Beaucoup d’incarcérations, peu de récidives

Si le département se caractérise par un fort taux d’incarcération des mineurs, à cause notamment de la gravité des faits commis – 30 à 35 jeunes sont actuellement incarcérés à Majicavo, pour un total de 77 entrées en 2017 -, la PJJ peut également se prévaloir d’un faible pourcentage de récidive. Environ 80% des mineurs passés par ses services ne réitèrent pas. En effet, contrairement à d’autres territoires où les mineurs ont de nombreux dispositifs à leur disposition, « à Mayotte, les jeunes sont extrêmement réceptifs aux mesures éducatives », souligne Liliane Vallois.

Accompagner les mesures répressives par divers programmes d’insertion ou de réinsertion sociale, scolaire et professionnelle fait partie des missions premières de la PJJ. C’est tout le travail de l’Unité éducative d’activités de jour (UEAJ) de Petite-Terre, où débutait la journée portes ouvertes de jeudi. Pour Rokhaya Kissem, sa responsable : « Notre rôle, ici, c’est d’être au plus près des jeunes et de leur famille sur des questions de socialisation, de savoir-être, de savoir-faire, d’illettrisme, mais aussi sur des questions matérielles comme les transports ou les repas ». Lorsqu’ils sont présents, les parents ne sont « pas toujours en mesure d’accompagner » leur enfant, constate-t-elle, dans un contexte de « système social très défavorisé » pour certaines familles.
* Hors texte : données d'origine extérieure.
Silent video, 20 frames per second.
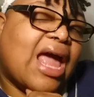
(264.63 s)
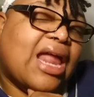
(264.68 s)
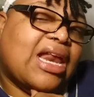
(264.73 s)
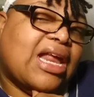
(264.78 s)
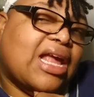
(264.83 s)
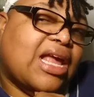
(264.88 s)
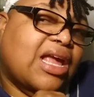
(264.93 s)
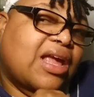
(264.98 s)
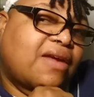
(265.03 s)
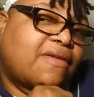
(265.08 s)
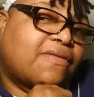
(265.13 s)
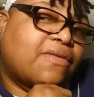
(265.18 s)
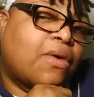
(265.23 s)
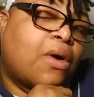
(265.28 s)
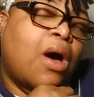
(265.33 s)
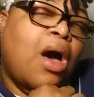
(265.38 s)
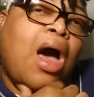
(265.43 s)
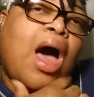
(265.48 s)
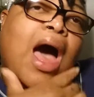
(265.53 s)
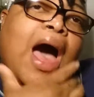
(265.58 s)
lady
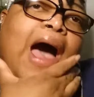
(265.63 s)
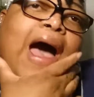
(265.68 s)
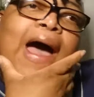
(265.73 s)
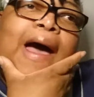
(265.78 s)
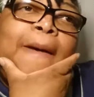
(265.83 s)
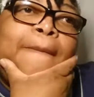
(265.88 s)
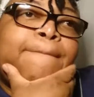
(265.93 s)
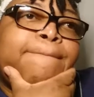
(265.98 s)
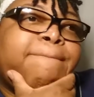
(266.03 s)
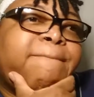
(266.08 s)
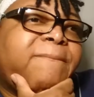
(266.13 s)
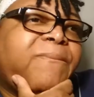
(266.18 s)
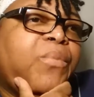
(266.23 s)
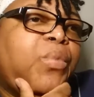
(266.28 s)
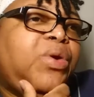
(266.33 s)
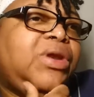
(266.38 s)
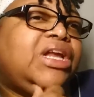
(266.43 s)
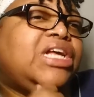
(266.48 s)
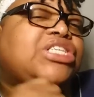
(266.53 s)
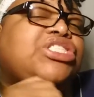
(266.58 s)
evil.
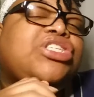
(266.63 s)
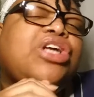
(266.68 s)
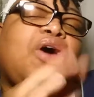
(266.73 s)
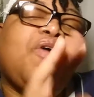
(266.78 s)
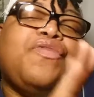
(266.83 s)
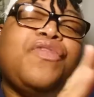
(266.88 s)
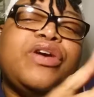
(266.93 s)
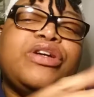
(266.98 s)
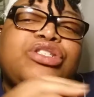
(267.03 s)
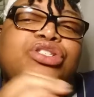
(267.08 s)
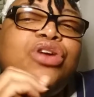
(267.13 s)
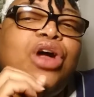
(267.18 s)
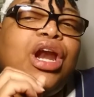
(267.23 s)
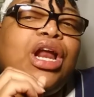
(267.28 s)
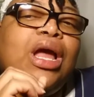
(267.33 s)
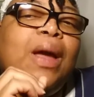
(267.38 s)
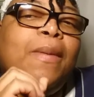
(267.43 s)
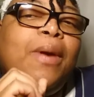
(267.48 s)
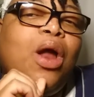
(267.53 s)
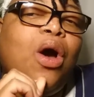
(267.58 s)
When this show first
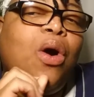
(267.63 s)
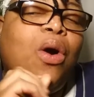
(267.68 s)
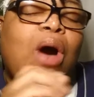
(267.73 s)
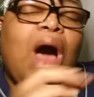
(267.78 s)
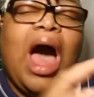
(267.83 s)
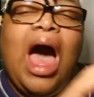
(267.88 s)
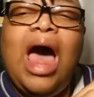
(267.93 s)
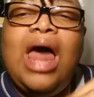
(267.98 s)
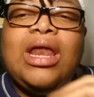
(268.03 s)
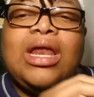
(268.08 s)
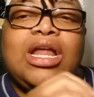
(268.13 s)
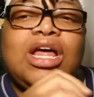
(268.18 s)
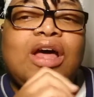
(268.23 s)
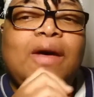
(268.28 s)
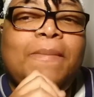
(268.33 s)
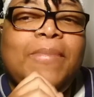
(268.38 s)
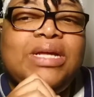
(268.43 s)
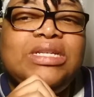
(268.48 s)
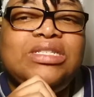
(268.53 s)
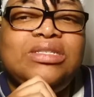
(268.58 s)
started coming on, I
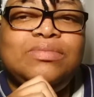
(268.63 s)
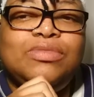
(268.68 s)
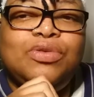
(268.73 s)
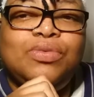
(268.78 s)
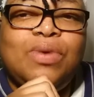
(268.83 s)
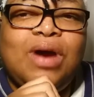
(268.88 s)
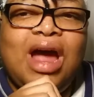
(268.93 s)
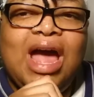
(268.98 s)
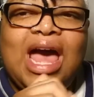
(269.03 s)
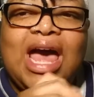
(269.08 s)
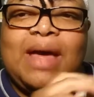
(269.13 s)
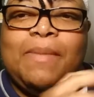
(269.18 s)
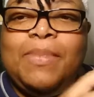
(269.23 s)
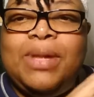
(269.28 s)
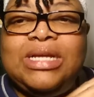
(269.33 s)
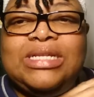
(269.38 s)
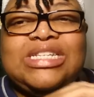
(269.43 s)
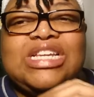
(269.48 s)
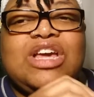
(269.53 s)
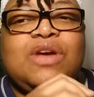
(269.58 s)
loved me some Mariah,
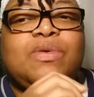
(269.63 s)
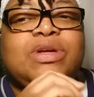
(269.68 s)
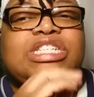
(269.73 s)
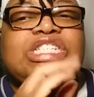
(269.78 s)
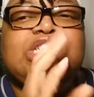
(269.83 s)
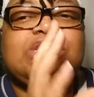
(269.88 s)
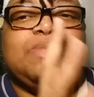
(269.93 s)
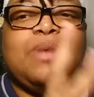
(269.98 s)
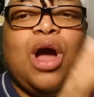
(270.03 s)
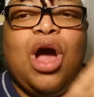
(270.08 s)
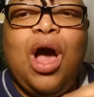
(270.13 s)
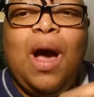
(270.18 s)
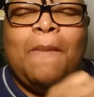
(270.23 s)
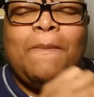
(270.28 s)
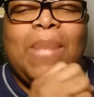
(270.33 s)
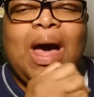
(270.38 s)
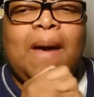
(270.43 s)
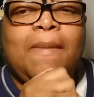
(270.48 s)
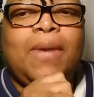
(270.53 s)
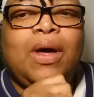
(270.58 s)
but then when she brought her
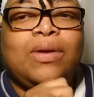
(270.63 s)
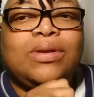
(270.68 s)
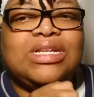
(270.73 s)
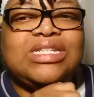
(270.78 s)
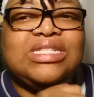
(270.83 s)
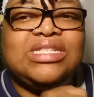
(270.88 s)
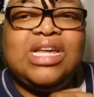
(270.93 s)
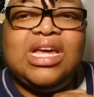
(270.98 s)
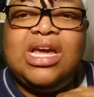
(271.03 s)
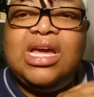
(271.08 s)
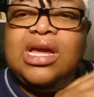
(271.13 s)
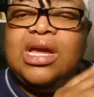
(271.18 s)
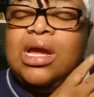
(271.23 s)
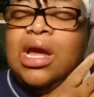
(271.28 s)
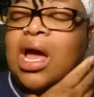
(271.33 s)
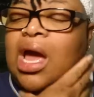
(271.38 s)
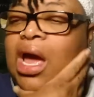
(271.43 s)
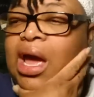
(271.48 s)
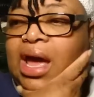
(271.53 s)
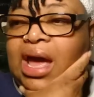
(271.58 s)
mama on the
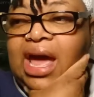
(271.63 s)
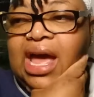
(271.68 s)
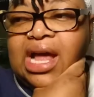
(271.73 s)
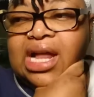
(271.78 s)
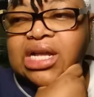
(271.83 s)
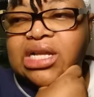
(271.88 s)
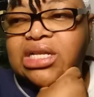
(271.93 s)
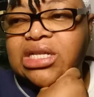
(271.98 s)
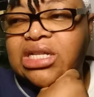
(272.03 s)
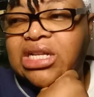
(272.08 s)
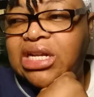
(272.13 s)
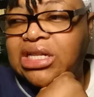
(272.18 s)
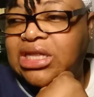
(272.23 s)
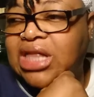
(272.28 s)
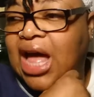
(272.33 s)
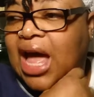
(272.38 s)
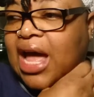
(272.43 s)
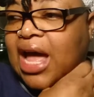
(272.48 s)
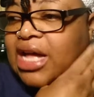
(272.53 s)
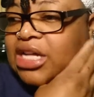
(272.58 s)
scene, the
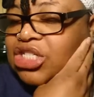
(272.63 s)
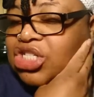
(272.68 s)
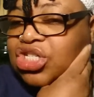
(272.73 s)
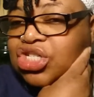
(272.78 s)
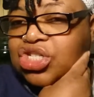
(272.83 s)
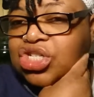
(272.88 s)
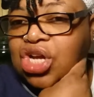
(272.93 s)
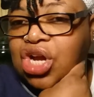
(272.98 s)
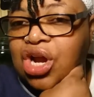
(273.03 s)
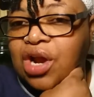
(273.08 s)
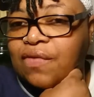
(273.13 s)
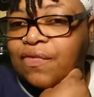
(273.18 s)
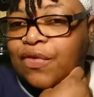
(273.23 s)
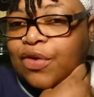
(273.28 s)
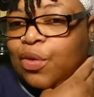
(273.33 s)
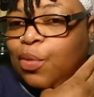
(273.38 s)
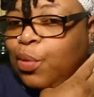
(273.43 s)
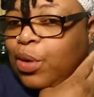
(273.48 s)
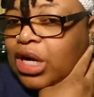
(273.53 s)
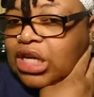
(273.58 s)
things just turned
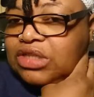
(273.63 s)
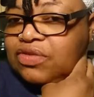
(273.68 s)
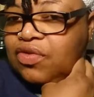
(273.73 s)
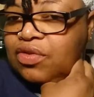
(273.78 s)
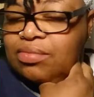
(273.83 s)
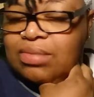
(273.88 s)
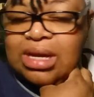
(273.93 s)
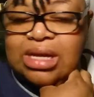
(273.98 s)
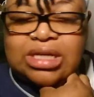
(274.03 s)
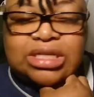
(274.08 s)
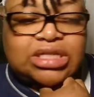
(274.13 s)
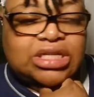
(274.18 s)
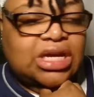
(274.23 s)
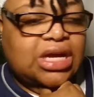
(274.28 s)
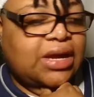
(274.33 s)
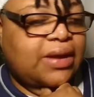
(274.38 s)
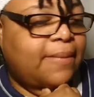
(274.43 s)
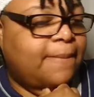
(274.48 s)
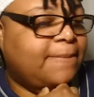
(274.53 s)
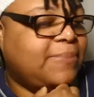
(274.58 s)
for the worse for me.
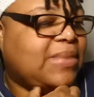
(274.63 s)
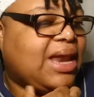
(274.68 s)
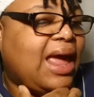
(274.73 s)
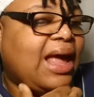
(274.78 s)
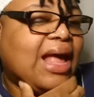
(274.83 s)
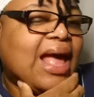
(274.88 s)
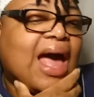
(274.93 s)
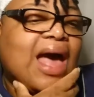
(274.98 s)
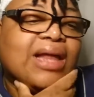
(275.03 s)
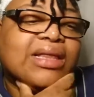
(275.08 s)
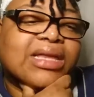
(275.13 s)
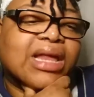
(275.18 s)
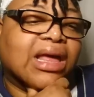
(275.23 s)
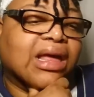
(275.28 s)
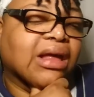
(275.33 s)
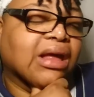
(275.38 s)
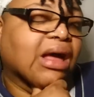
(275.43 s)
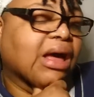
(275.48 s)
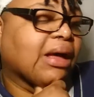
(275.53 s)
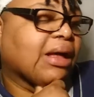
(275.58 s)
They got
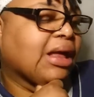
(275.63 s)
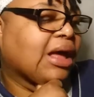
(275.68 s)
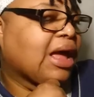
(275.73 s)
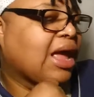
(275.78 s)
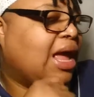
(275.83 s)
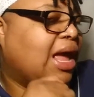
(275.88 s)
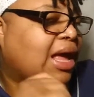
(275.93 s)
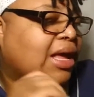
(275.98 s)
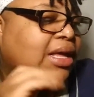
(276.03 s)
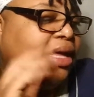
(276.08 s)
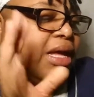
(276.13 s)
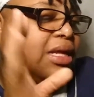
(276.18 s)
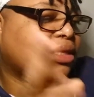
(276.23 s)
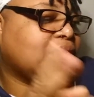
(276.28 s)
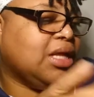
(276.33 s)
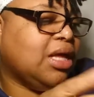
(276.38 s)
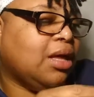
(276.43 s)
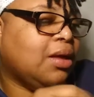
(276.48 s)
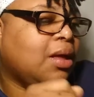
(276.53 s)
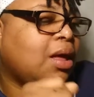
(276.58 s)
her head
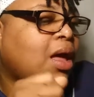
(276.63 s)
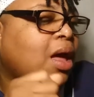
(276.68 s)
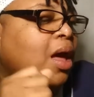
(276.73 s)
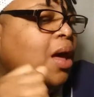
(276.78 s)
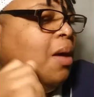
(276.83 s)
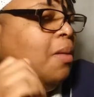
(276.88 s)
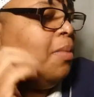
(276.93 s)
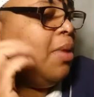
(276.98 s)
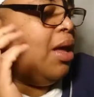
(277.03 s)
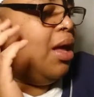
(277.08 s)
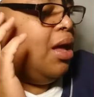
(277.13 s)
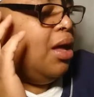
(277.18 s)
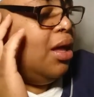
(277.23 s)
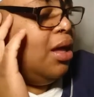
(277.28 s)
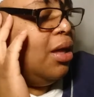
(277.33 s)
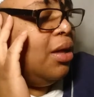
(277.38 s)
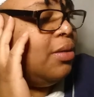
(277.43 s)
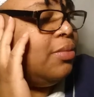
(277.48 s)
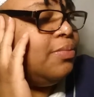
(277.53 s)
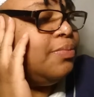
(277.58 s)
geeked up.
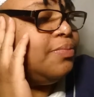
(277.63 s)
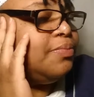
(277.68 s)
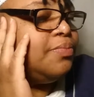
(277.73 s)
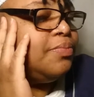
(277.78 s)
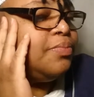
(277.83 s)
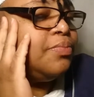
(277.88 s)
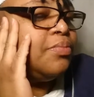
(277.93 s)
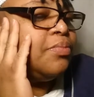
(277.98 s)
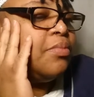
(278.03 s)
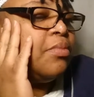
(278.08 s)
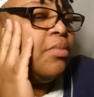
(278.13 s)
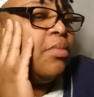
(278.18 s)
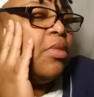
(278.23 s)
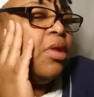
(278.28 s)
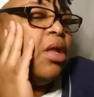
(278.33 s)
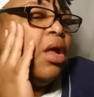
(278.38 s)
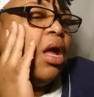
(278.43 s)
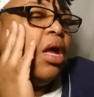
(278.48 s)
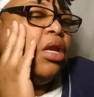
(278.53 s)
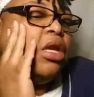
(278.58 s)
But
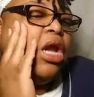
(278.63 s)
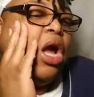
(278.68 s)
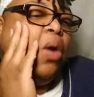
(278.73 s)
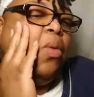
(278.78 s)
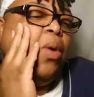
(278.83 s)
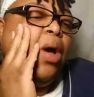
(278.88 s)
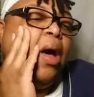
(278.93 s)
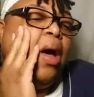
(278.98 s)
no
Tout l’enjeu consiste alors à insérer les jeunes dans des dispositifs de droit commun, malgré la difficulté, pour certains d’entre eux, à se procurer des papiers. Savoir être à l’heure, se lever le matin, respecter les bases de la politesse, travailler en commun, à l’UEJA, les jeunes (généralement âgés de 16 à 18 ans) apprennent ou réapprennent – durant six mois ou un an – les fondamentaux de la vie en société. À travers divers ateliers de cuisine, sport, artisanat, des travaux dans les locaux, activités culturelles ou de découverte des métiers, tous les moyens sont bons pour favoriser leur insertion. Jean-Christophe Claverie, professeur technique au sein de la structure, y mène entre autres un projet de construction de voilier. Objectif : que les jeunes puissent, fin novembre, naviguer sur leur propre bateau. « Le but n’est pas d’en faire des navigateurs professionnels, nous essayons de nous fixer des objectifs cohérents et atteignables », explique-t-il. Dans cette perspective, la PJJ a le pouvoir d’émettre des conventions de stage et de nombreux partenariats sont conclus avec les entreprises de l’île, dans le secteur mécanique, le BTP ou la restauration, par exemple. Et, « pour la plupart, elles jouent le jeu de la réinsertion », se félicite Rokhaya Kissem. Autant de structures qui sont pourtant souvent « les premières victimes » de la délinquance des mineurs, mais qui sont vite « rassurées par le suivi de la PJJ ».